First, a walk-through. Before building anything, we would map how a job moves through your shop today, from the first phone call to the paid invoice. We would note where it stalls and what the office retypes. Most owners know the pain points without having a list of requirements. The walk-through produces that list, and the build is done to it.

Then the same pieces from our app would carry over:

  • A job record instead of an item record. Lead, estimate, scheduled, in progress, complete, invoiced, paid. The app would enforce the order, so a job cannot be invoiced before it is finished.
  • Reading the nameplate before the truck rolls. A customer texts a photo of their furnace. The same vision work that reads a lab instrument’s nameplate would read the model and serial number, work out the unit’s age, find the service manual, and list the likely parts before a technician goes out.
  • Answers on site. A technician in a basement could ask a question and get an answer based on that unit’s manual and that customer’s history.
  • Dispatch like our pickup board. Ours groups stops by seller, sorts them by deadline, and sends the address to the car. A contractor’s version would group the day’s calls by area, put the ones promised soonest first, and send each technician the next address.
  • Hours that become payroll. Hours logged per technician per job are the same kind of data as our repair labor. They would cost the job and roll up for your payroll provider or accountant.
  • One customer record. We already sync email into a customer record and have AI draft replies. For a trade, that record would also hold calls, texts, estimates, invoices, and reviews.
  • Feedback that gets read. AI would sort reviews and complaints by what went wrong and which technician was on the job.
  • Phone calls. Our own business runs on email, so we have not built voice. A trade business runs on the phone. Appointment reminders, call transcripts on the customer record, and after-hours calls answered and logged would be early priorities.

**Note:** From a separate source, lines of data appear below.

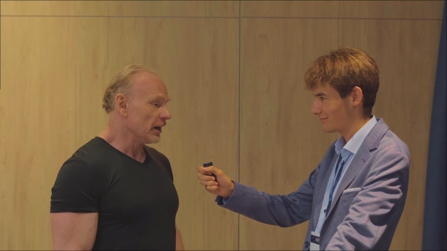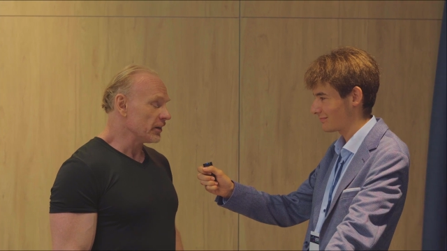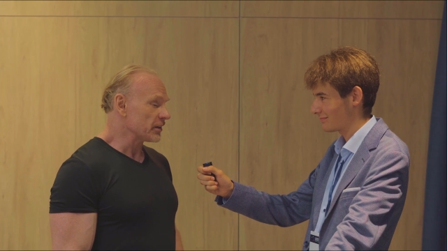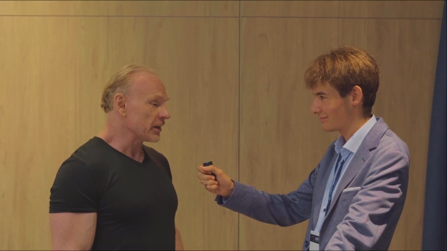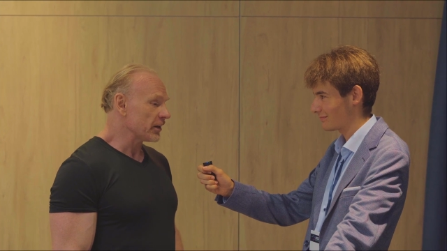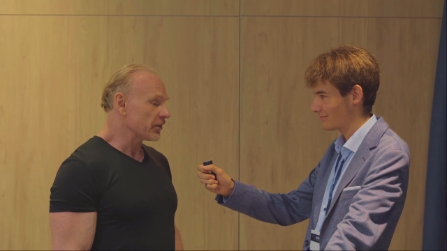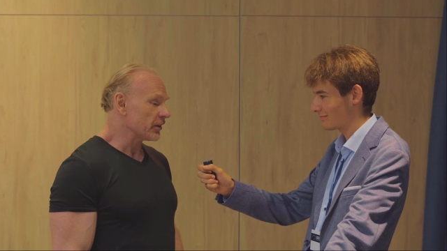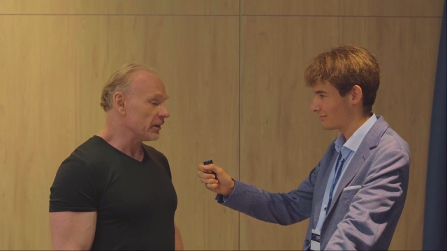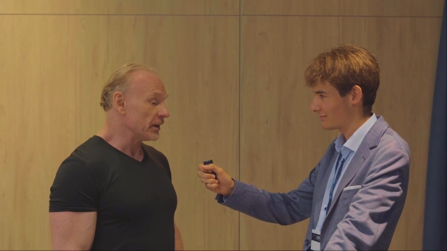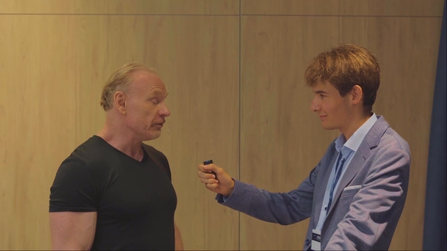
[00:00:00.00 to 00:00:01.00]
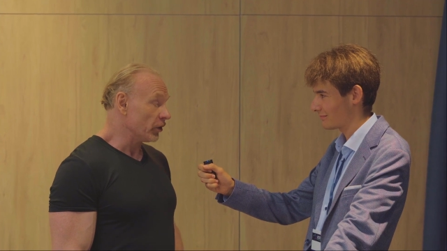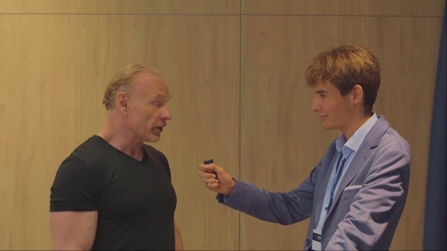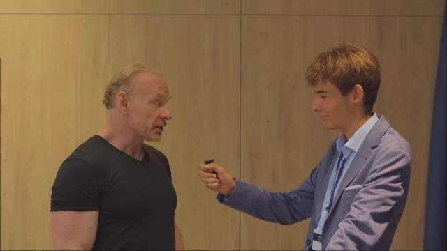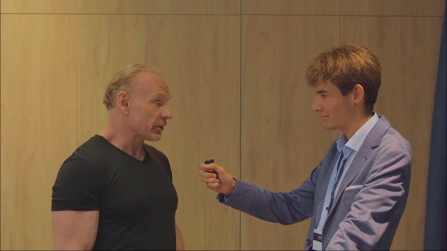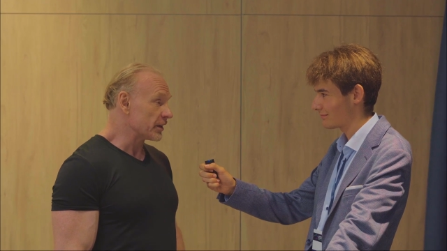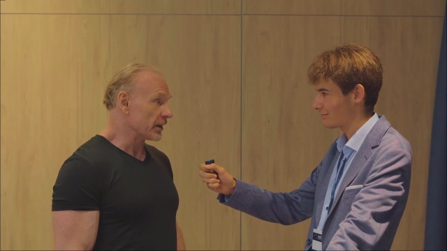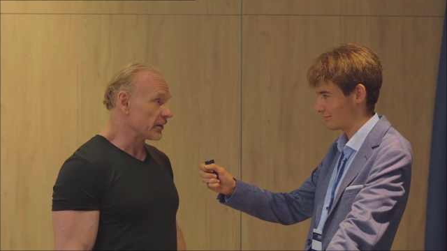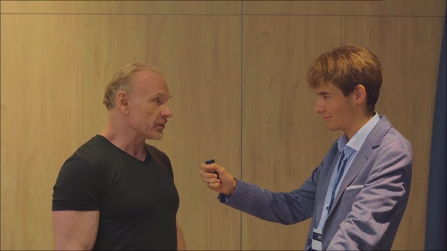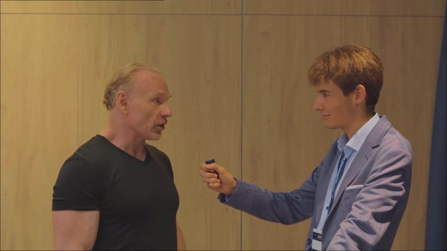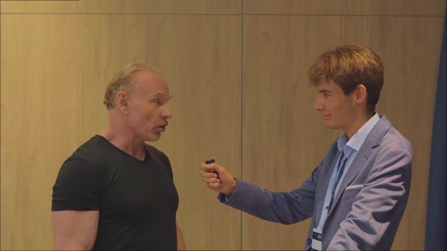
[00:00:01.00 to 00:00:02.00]
Speaker 1: I think death, uh, involuntary
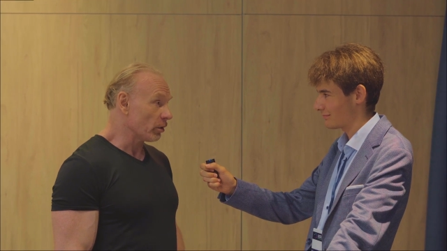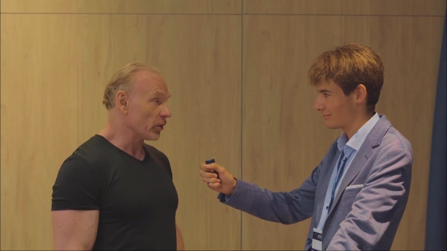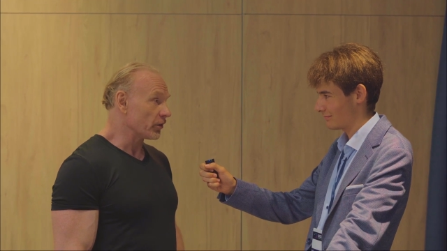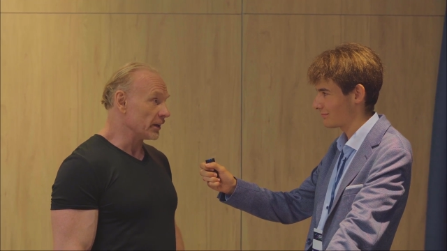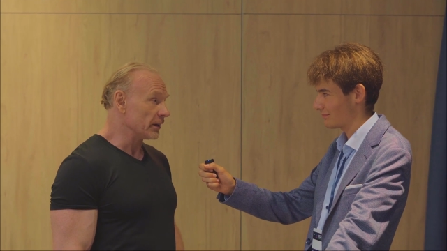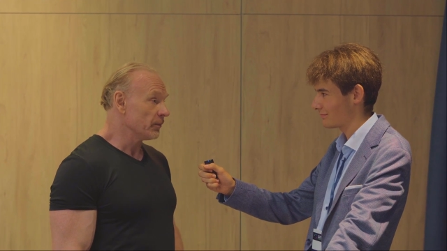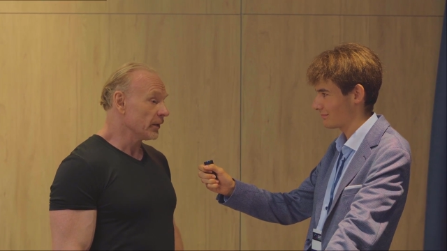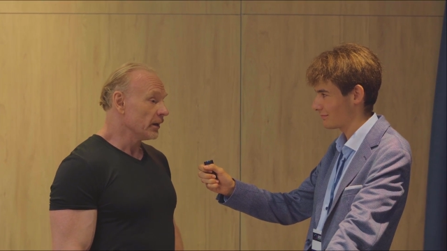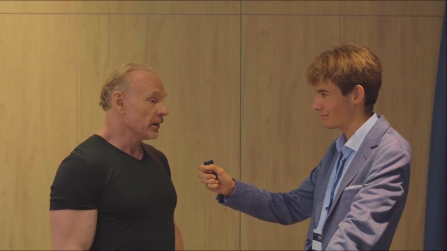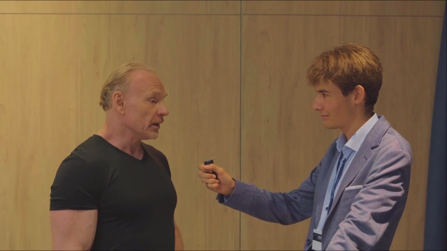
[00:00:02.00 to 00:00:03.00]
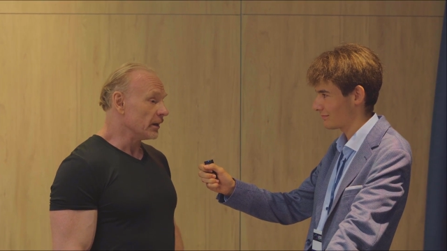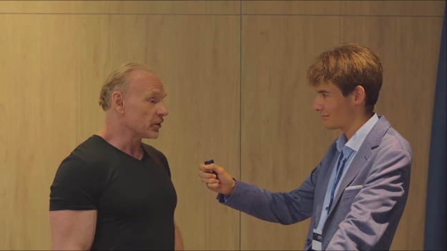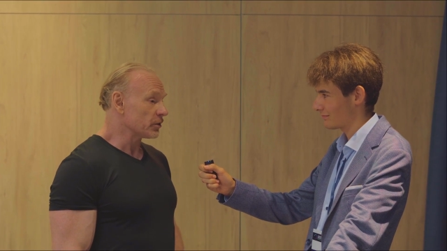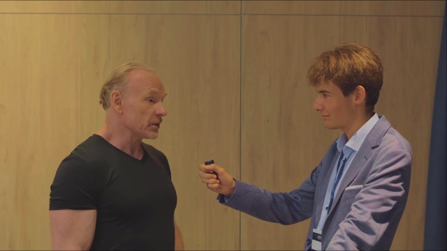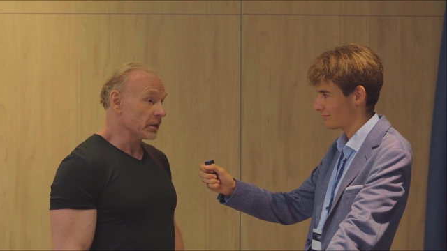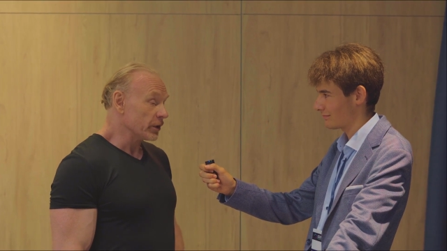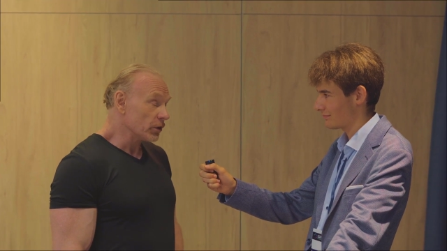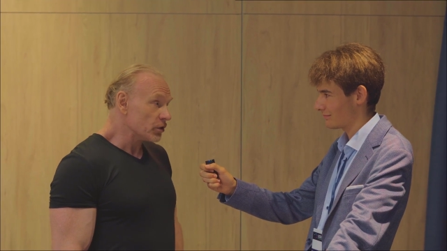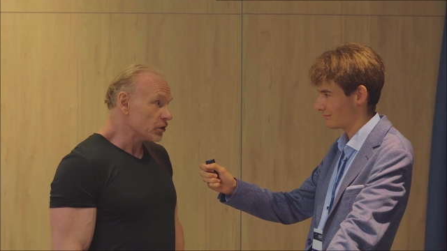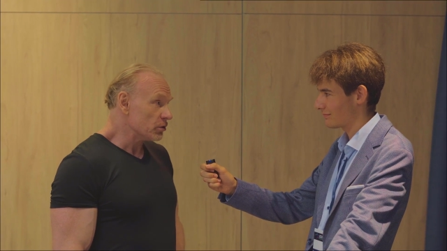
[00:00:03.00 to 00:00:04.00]
death, is a horrible thing. Uh, it should be
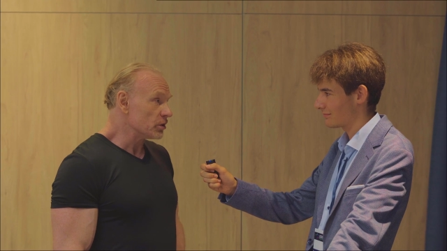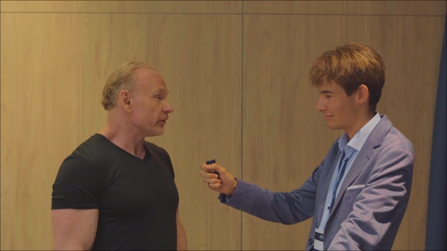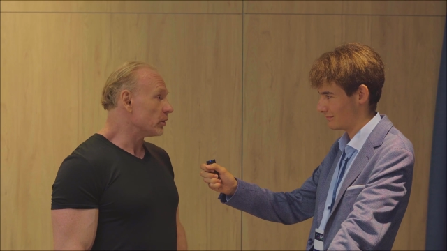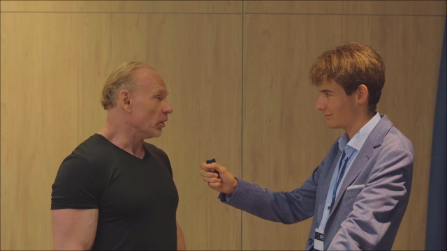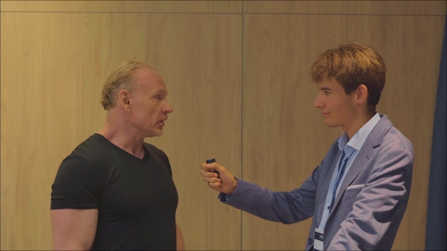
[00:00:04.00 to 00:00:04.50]
something you can choose if you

All of it would be one app, on one database, with one login per person. After the build, you pay for hosting and an AI account, not a monthly fee per seat for each tool.

Why this works now

Most small businesses pay for several tools that each almost fit. Custom software used to mean paying a developer for every change and hoping nothing broke.

Now a change can be asked for in plain English, by you or by us, and it goes through the same tests and the same undo path described above. We start with the walk-through, build the app to fit how your shop runs, and set up the testing and backups underneath it. We run our own business on that same setup every day.